■ WHAT YOU ARE ASKED TO DO ■
From the data below, set down exactly the lines between the one holding "[946.36-946.57s]" and the one holding "Transcript: if anyone attacked Germany", inclusive, and no others.

[Saved entries]
————

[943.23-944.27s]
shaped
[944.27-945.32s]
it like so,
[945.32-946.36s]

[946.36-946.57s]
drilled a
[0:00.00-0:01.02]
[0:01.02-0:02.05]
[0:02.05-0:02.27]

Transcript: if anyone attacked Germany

————

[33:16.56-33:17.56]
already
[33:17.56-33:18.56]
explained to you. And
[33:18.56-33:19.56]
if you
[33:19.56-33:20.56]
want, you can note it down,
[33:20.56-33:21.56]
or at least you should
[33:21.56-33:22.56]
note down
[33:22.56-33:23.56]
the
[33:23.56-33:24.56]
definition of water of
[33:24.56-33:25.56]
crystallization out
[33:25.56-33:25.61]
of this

————

■ RESULT OF THE TASK ■
[946.36-946.57s]
drilled a
[0:00.00-0:01.02]
[0:01.02-0:02.05]
[0:02.05-0:02.27]

Transcript: if anyone attacked Germany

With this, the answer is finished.